▶ [What this task involves]
For the data that follows, print the line with "[0:01.07-0:02.13]", the line with "[0:14.93-0:16.00]", and all lines between them, exactly as they stand. Omit pictures and add nothing.

======== Records to use ========

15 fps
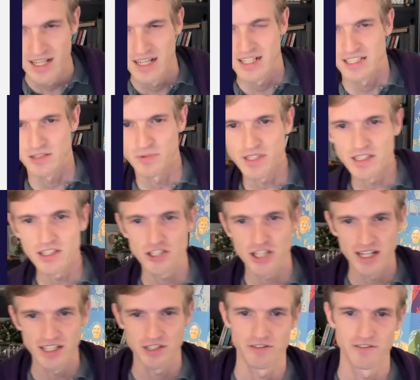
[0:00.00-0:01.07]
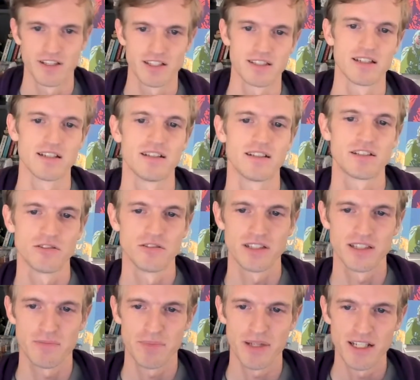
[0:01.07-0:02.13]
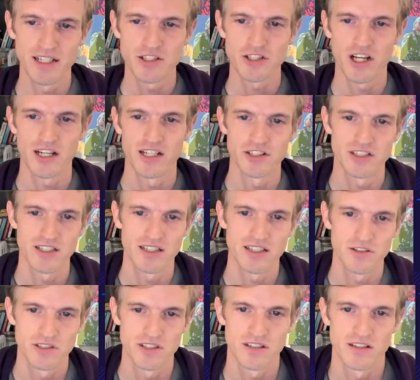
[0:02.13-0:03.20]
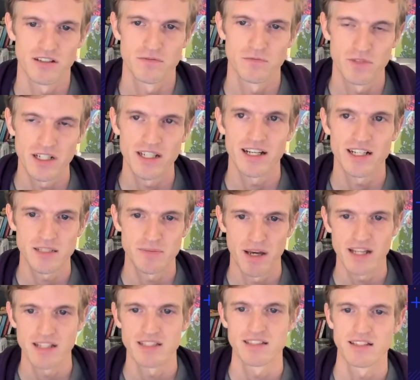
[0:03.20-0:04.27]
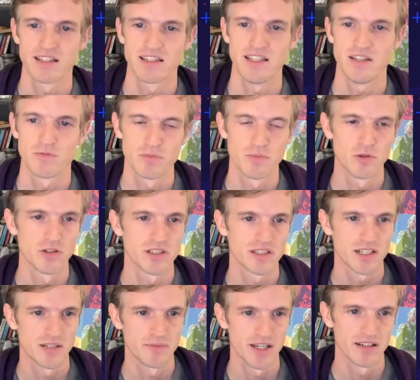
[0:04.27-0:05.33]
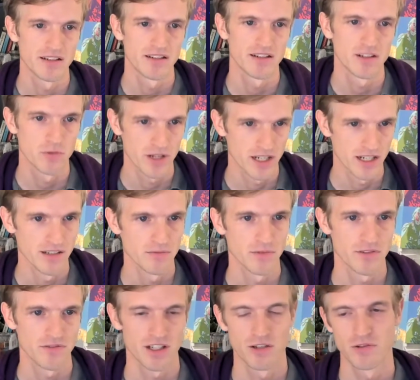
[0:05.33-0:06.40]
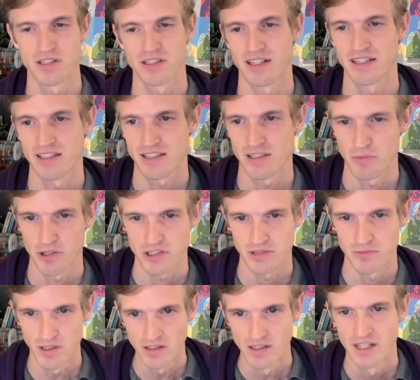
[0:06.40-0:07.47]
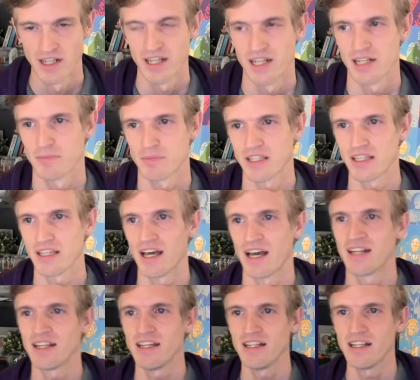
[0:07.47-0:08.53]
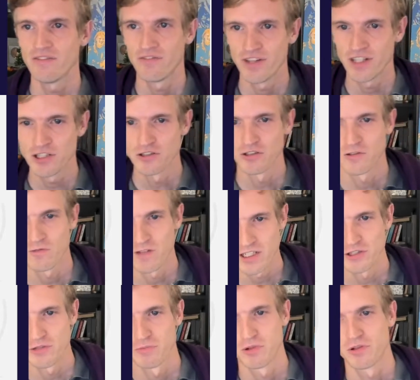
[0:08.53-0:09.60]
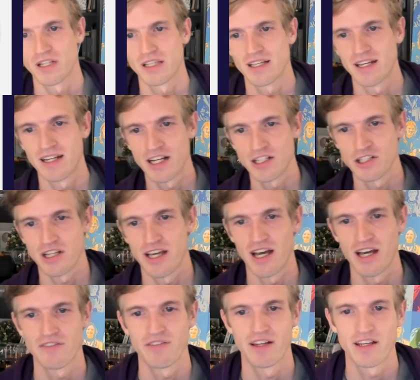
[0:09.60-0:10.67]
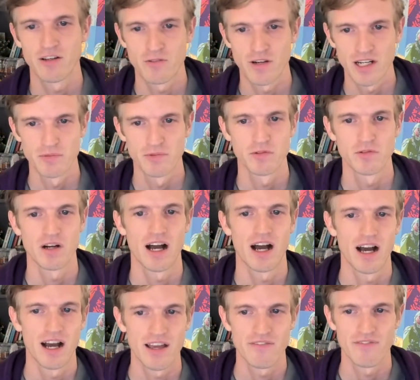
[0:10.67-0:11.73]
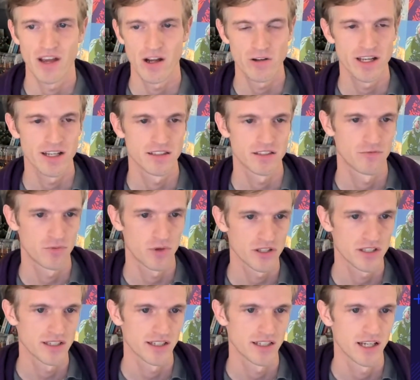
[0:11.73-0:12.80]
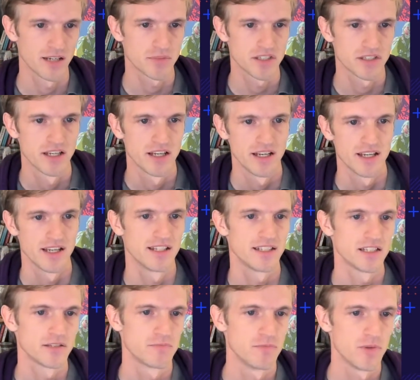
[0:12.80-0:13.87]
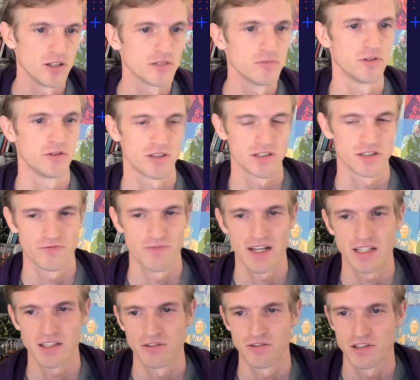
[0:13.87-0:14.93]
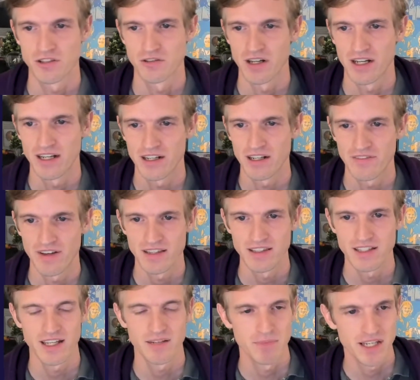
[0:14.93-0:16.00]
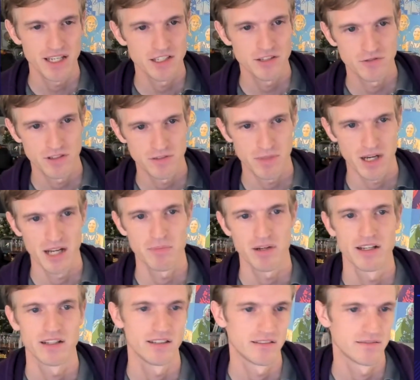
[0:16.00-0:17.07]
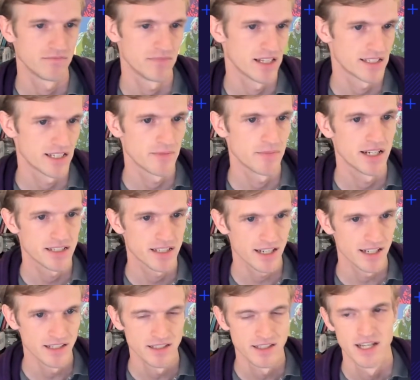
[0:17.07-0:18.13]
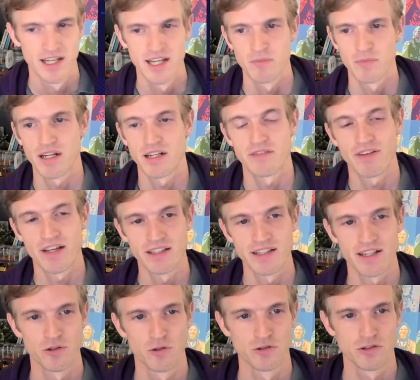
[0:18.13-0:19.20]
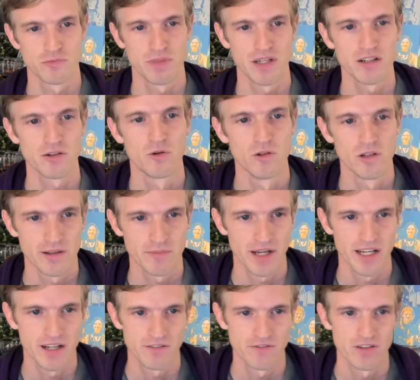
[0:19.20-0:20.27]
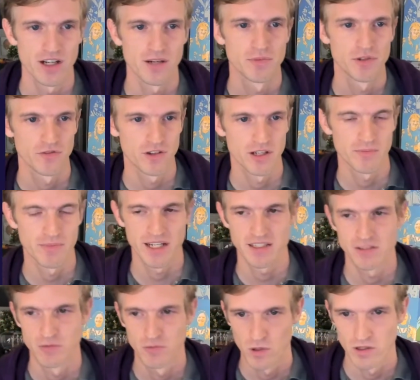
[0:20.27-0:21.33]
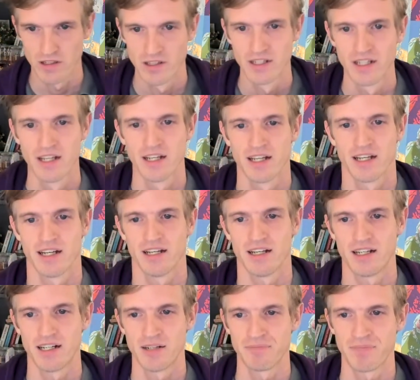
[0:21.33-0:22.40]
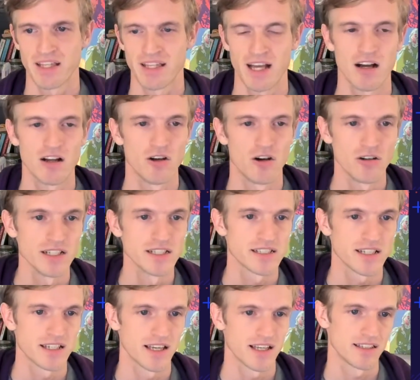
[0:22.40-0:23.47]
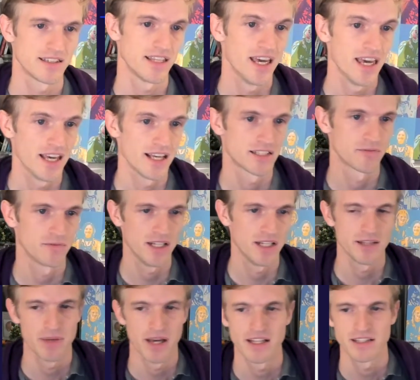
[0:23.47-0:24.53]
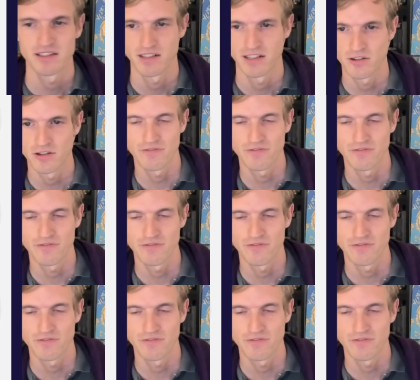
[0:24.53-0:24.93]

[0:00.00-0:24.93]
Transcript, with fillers: So what are the challenges with this? So the biggest challenge is the user uh, really expects that the reports come in quickly with the lowest latency possible. But an individual crash report can actually have an incredible high variance of processing times. And this is multiple orders of magnitude. So an event can make it through the pipeline in, let's say, a millisecond, but an event can also be in a holding pattern for up to 30 minutes or more. Um, and how long this takes really depends on a lot of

========

▶ [Written answer]
[0:01.07-0:02.13]
[0:02.13-0:03.20]
[0:03.20-0:04.27]
[0:04.27-0:05.33]
[0:05.33-0:06.40]
[0:06.40-0:07.47]
[0:07.47-0:08.53]
[0:08.53-0:09.60]
[0:09.60-0:10.67]
[0:10.67-0:11.73]
[0:11.73-0:12.80]
[0:12.80-0:13.87]
[0:13.87-0:14.93]
[0:14.93-0:16.00]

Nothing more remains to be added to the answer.